| Goal of the exercise |
Exercise in exact copying: restate word for word only the lines below from the one containing "(143.34 s to 144.24 s)" through the one containing "Transcript, with fillers: the", omitting any pictures.

| Saved data entries |
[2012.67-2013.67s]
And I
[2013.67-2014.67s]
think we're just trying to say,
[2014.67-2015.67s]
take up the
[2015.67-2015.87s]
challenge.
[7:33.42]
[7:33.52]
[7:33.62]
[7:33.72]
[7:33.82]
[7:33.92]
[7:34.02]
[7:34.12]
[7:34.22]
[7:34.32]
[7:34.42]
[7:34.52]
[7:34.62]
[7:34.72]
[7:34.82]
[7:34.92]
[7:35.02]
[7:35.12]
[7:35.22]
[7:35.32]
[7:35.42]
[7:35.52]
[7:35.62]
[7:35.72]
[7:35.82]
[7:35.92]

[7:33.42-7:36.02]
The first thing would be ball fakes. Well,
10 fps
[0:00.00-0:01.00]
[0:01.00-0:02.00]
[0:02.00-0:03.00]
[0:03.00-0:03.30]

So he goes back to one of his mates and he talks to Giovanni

==

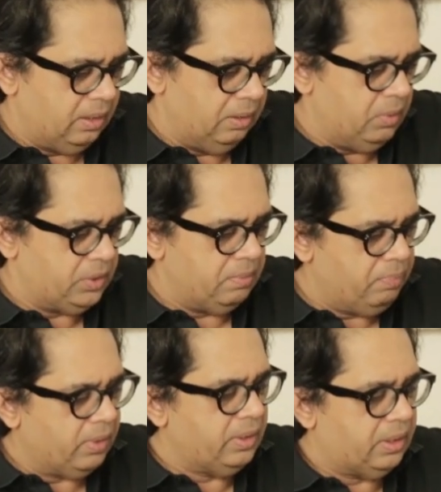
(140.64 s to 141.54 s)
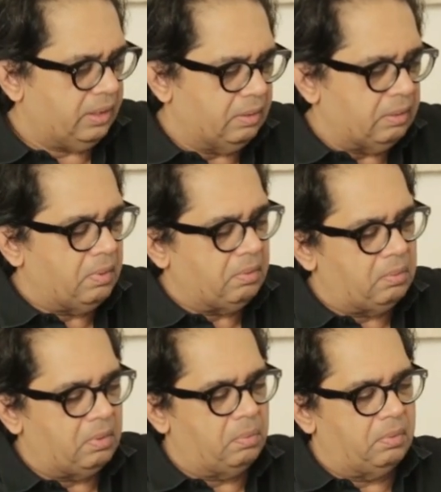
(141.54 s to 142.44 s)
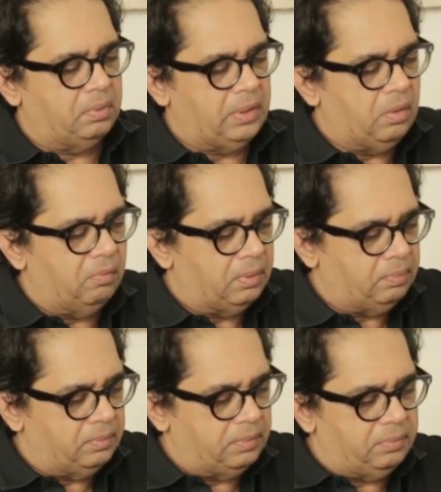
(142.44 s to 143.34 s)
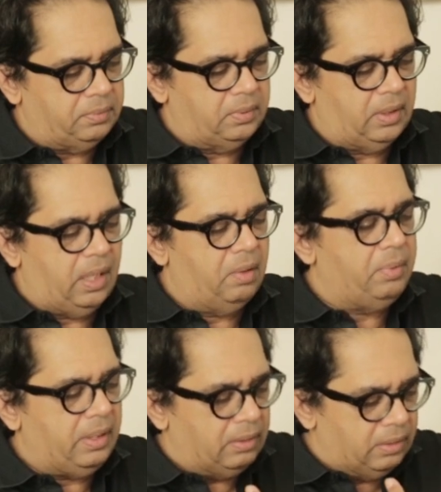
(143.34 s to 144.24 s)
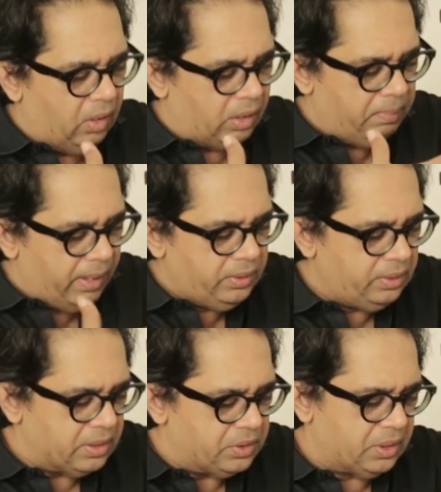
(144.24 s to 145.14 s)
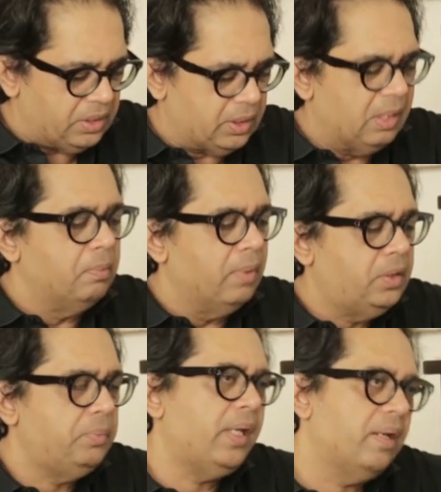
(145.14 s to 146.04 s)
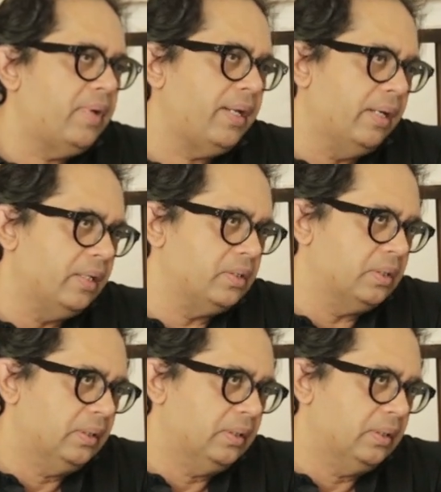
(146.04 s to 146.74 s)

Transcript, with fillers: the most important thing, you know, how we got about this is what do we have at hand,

| Exercise output |
(143.34 s to 144.24 s)
(144.24 s to 145.14 s)
(145.14 s to 146.04 s)
(146.04 s to 146.74 s)

Transcript, with fillers: the most important thing, you know, how we got about this is what do we have at hand,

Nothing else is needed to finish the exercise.